The opening of the arachnoid membrane is routine with the STA in EDAS procedures. However, in the case of bilateral EGS, the procedure is limited on the medial frontal lobe due to the many bridging veins, shallow arachnoid spaces, and poor visualization of the interhemispheric spaces. We experienced one case of massive venous bleeding caused by injury to a bridging vein during the arachnoid dissection on the medial frontal lobe, which caused a small venous infarction of the premotor area. Since 1998 we have stopped opening the arachnoid on the medial frontal lobe. In our data there were no differences in either the angiographic revascularization or the clinical outcomes of the patients in whom the arachnoid membrane was opened and those in whom it was not opened during the bifrontal EGS procedure. Houkin et al. [1] reported successful neovascularization, without arachnoid opening, during an indirect operation on a MMD patient.

In Kinugasa's original ribbon procedure, he used a very large scalp incision, including two different operation fields, the EDAMS and the ribbon procedures [14]. We estimated that this large incision would result in unnecessary blood loss, and wound and cosmetic problems, especially in pediatric patients. We used two separate scalp incisions to minimize the length of the scalp incision and any complications.
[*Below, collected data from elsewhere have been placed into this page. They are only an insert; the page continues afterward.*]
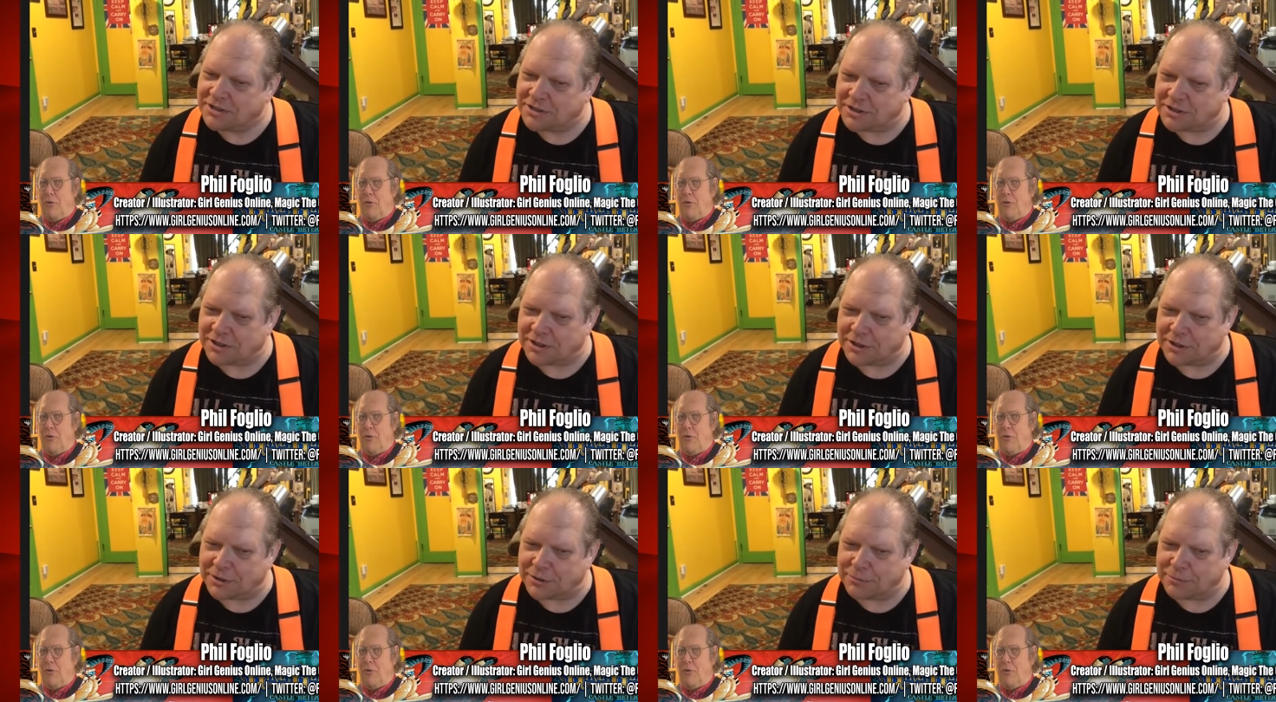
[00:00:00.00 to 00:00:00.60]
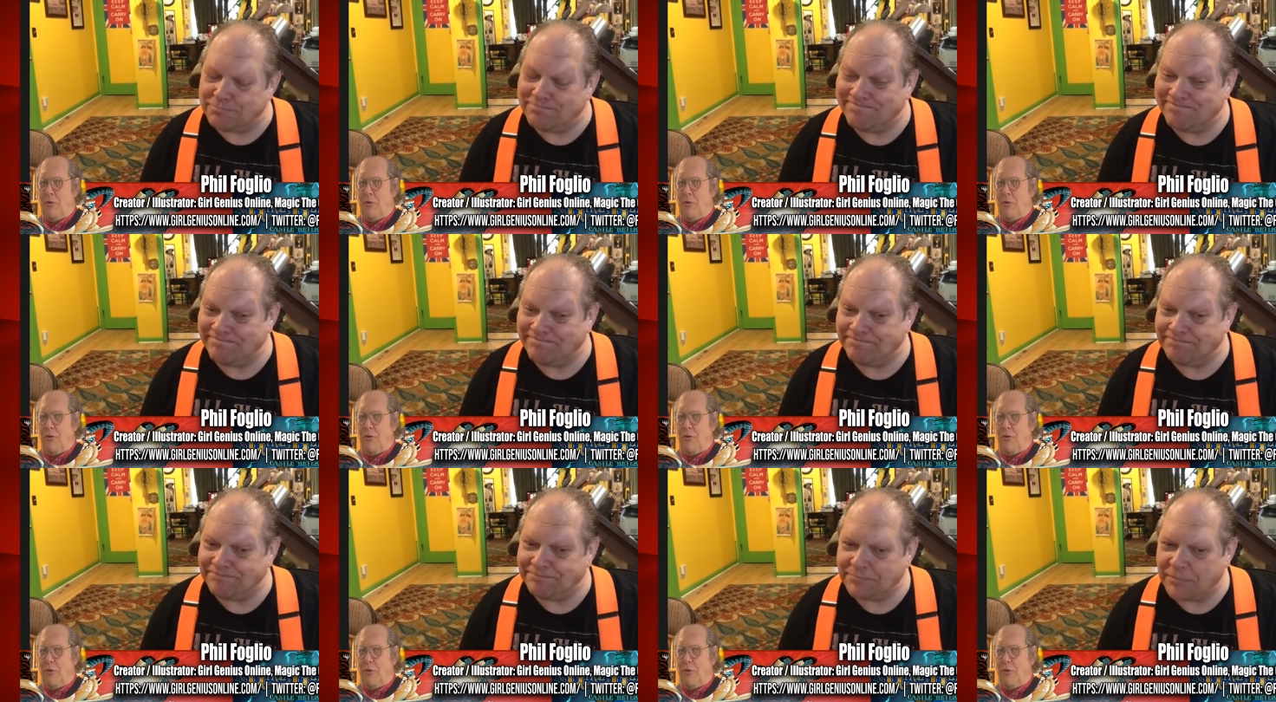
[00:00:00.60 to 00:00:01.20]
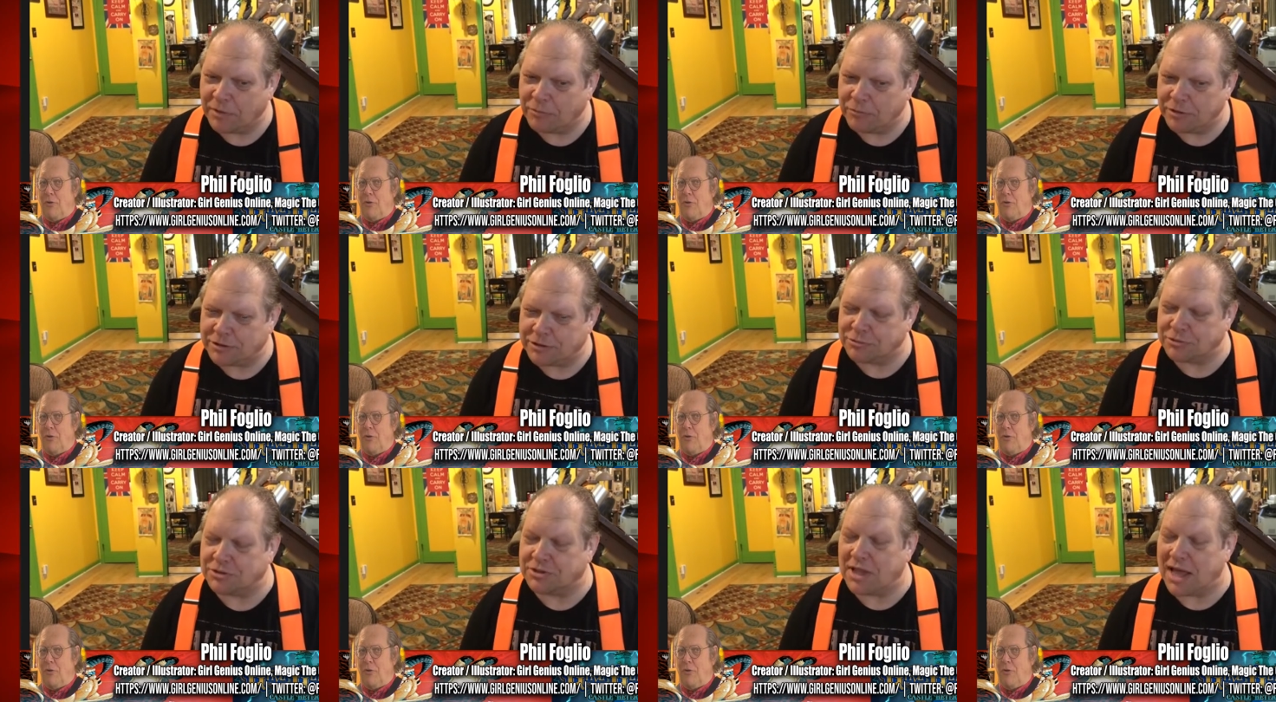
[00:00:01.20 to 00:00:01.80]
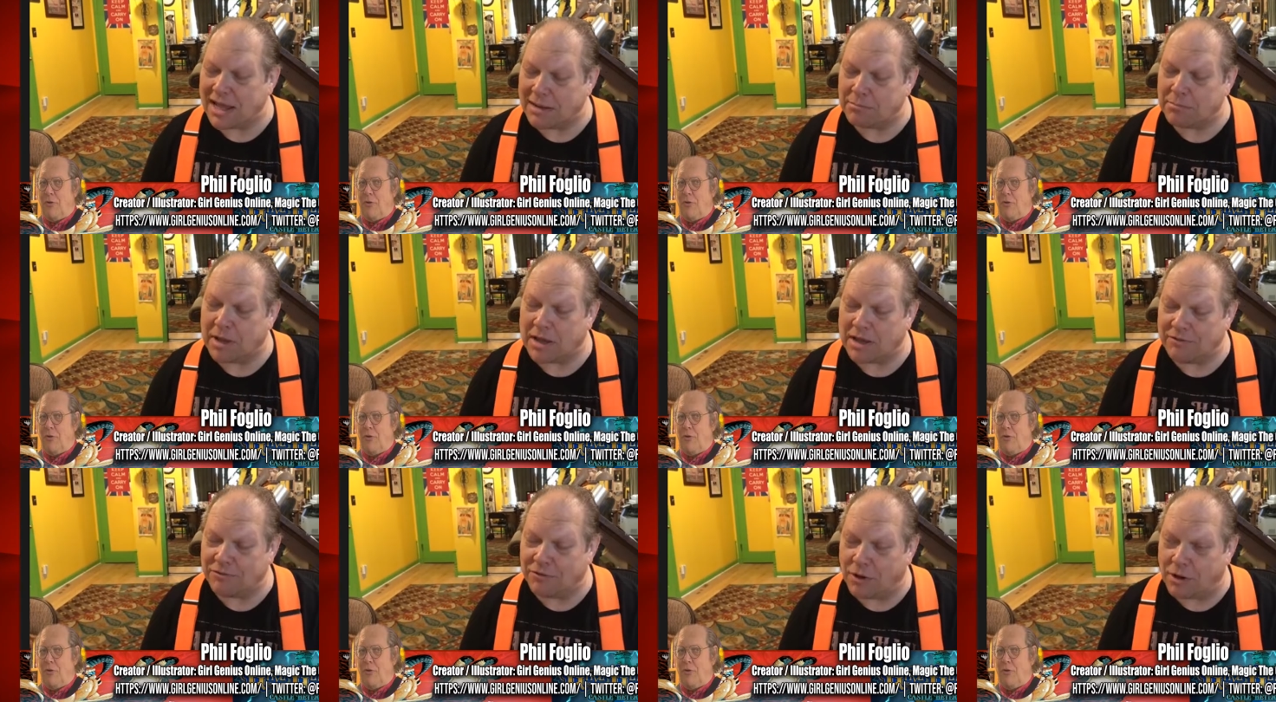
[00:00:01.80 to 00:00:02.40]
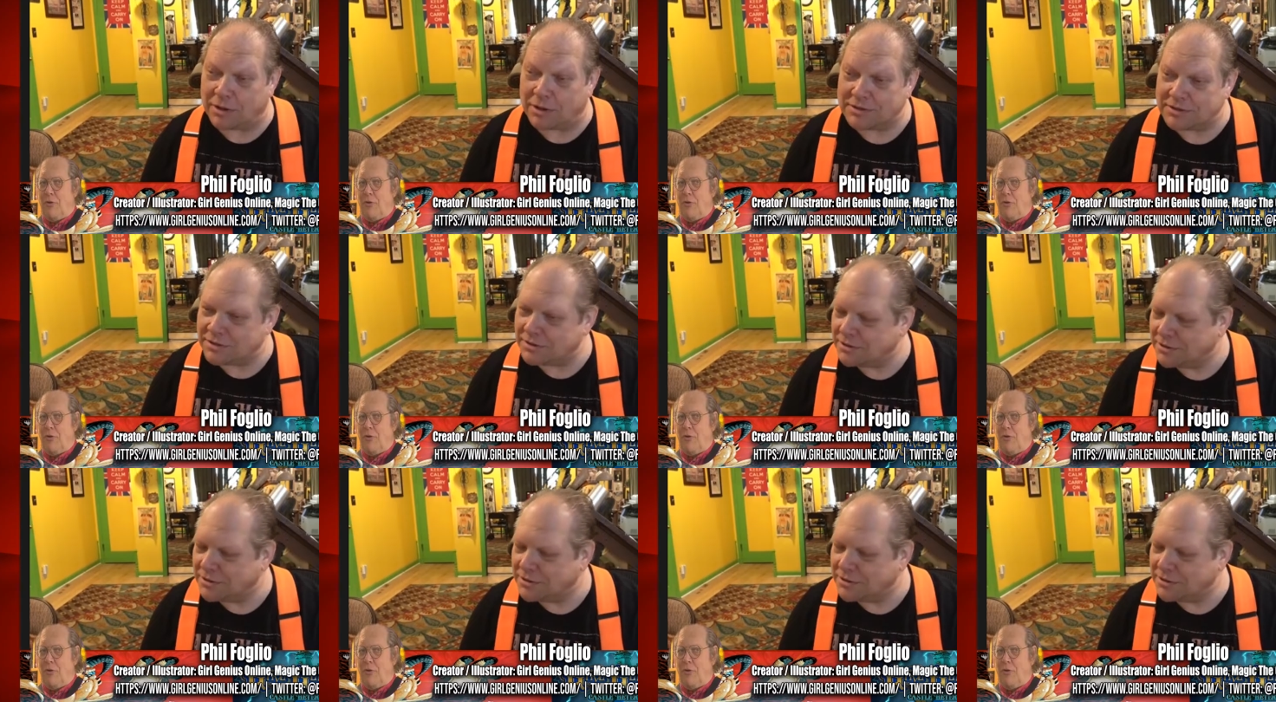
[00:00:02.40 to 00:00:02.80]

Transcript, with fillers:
Speaker 1: So, which was not my fault.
These advantageous points (minimal scalp incision in pediatric patients, good revascularization effects of the galea for the ACA territory, and no need for the arachnoid membrane to be opened) in the operative procedures relating to the modified bifrontal EGS enhance its usefulness over the other methods used for the ACA territory, either single or combination.
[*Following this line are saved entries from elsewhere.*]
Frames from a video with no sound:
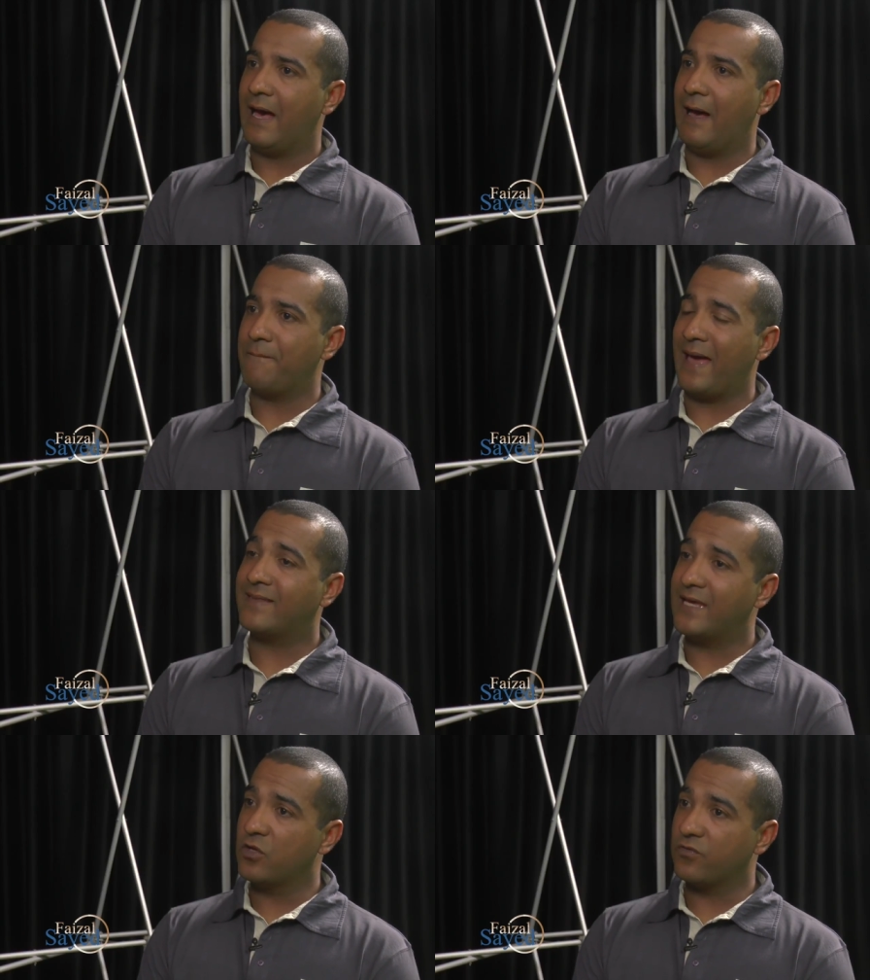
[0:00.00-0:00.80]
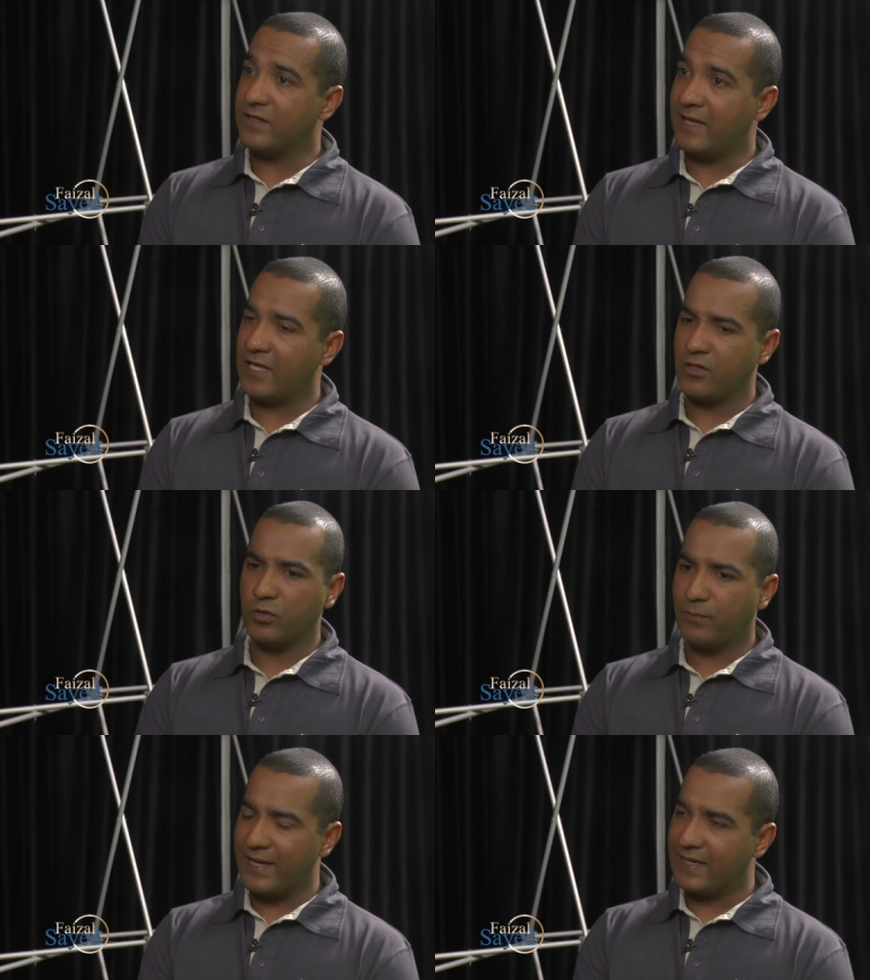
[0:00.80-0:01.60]
At the end of the day, they
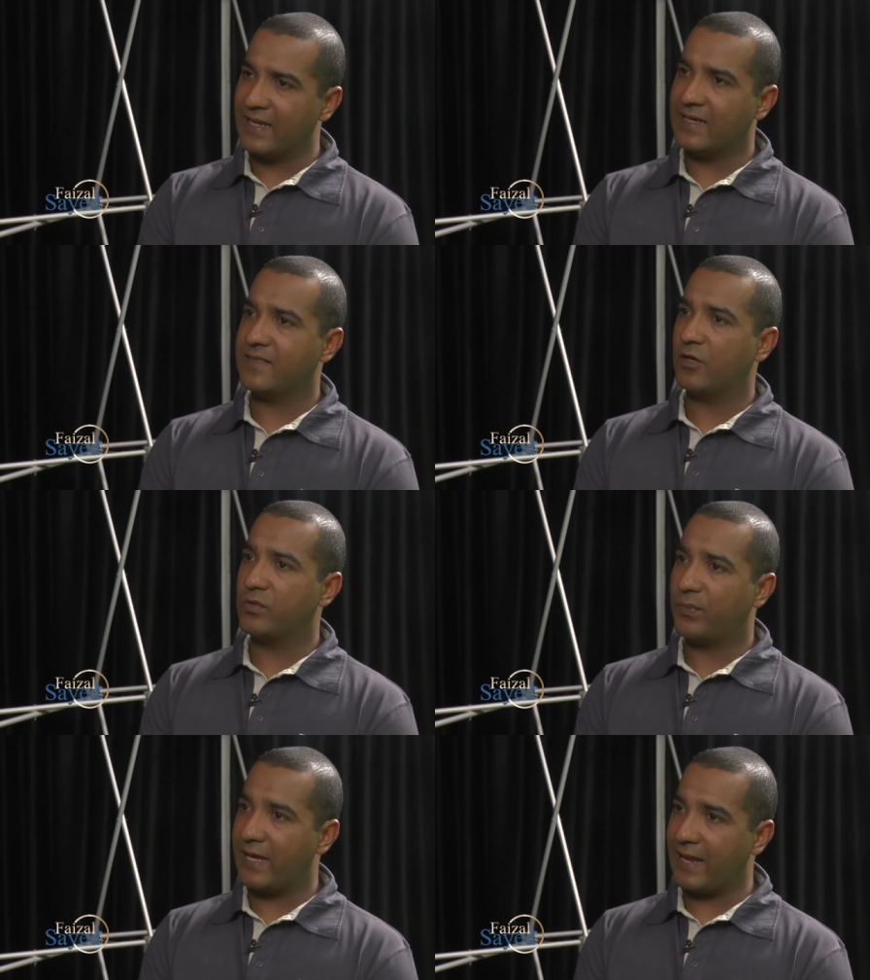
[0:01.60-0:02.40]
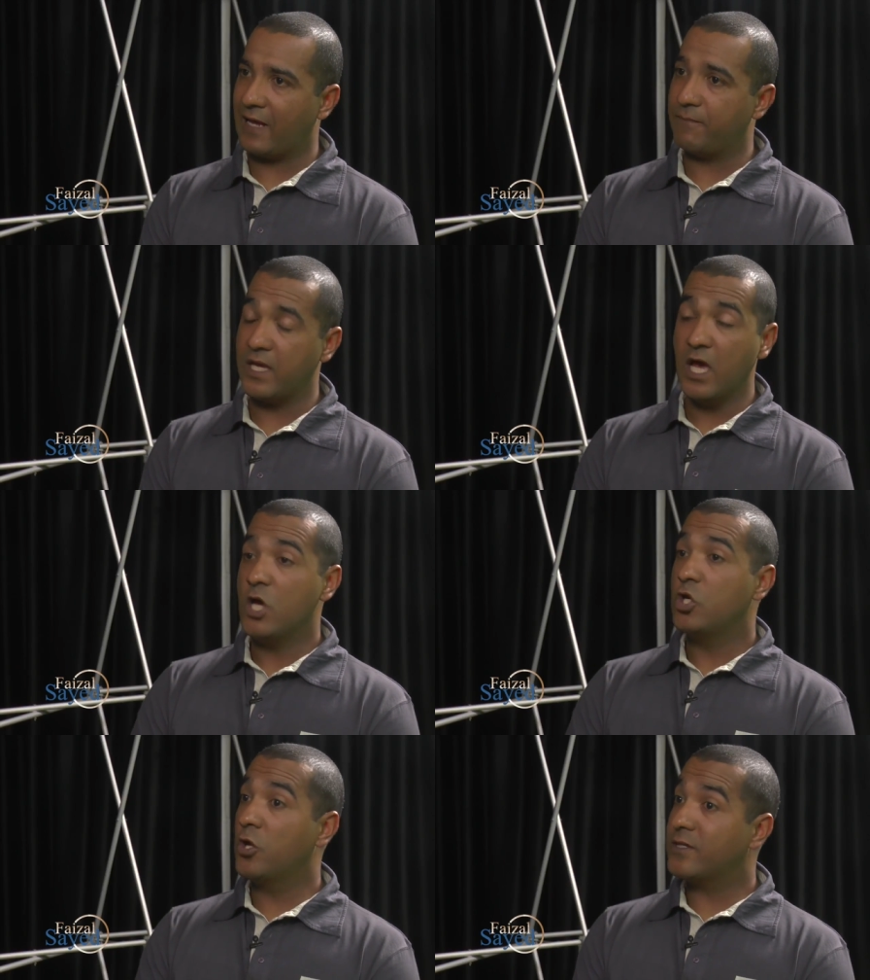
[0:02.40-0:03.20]
would play cricket, they would play rugby.
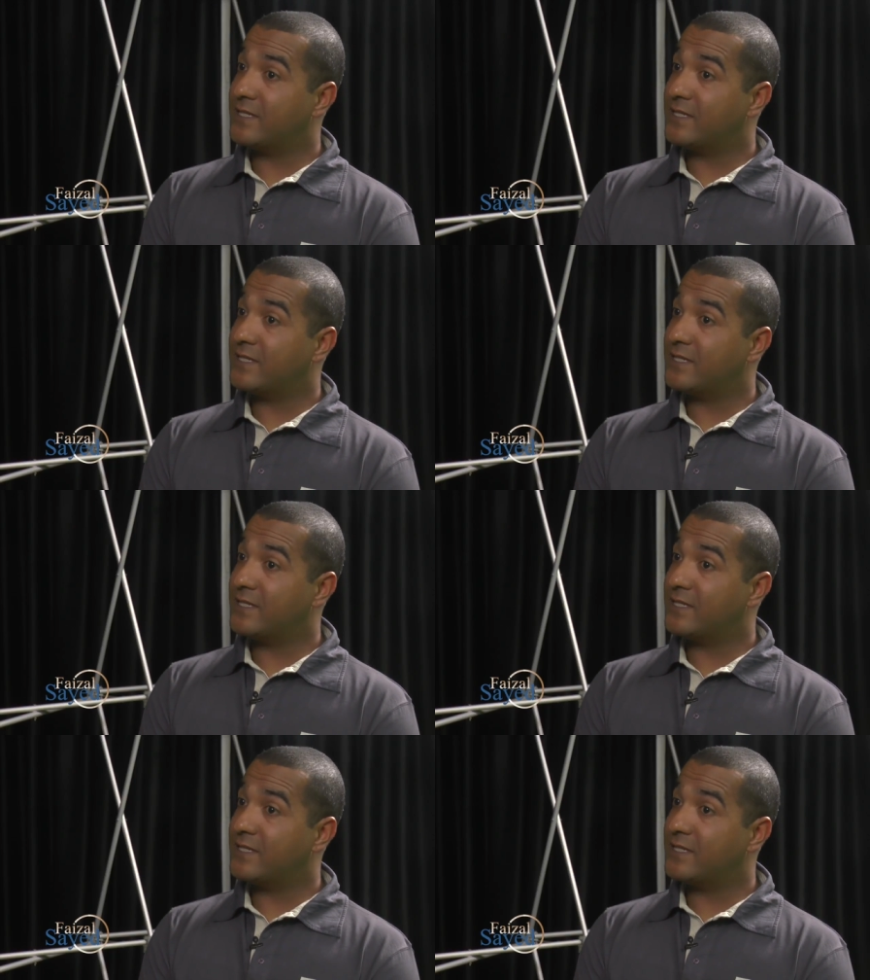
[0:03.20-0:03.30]
You don't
Characteristics of angiographic revascularization of bifrontal EGS and its effects

From our data, the revascularization in the ACA territory on the contralateral hemisphere where the EDAS had not yet been performed was more abundant after a bifrontal EGS procedure. This may be one of the advantages of the bifrontal EGS procedure; the CBF was observed to be relatively decreased in the non-operated hemisphere of MMD patients, which may prevent infarction or ischemic symptoms resulting from the natural progression of the disease in the non-operative hemispheres after the first operation, for example, simple EDAS with the STA. While waiting for the next operation on the contralateral hemisphere, neurosurgeons can prevent ischemic damage to the bilateral frontal lobe and preserve cognitive function in a growing pediatric patient.

Conclusion

Encephaloduroarteriosynangiosis in combination with the modified ribbon EGS technique, "bifrontal EGS," allowed for excellent revascularization in bilateral ACA territories as well as in the MCA territories with no significant complications. The angiographic changes correlated with the clinical outcomes. EDAS with bifrontal EGS may be an effective and safe surgical modality for preventing ischemia of the anterior circulation in pediatric MMD.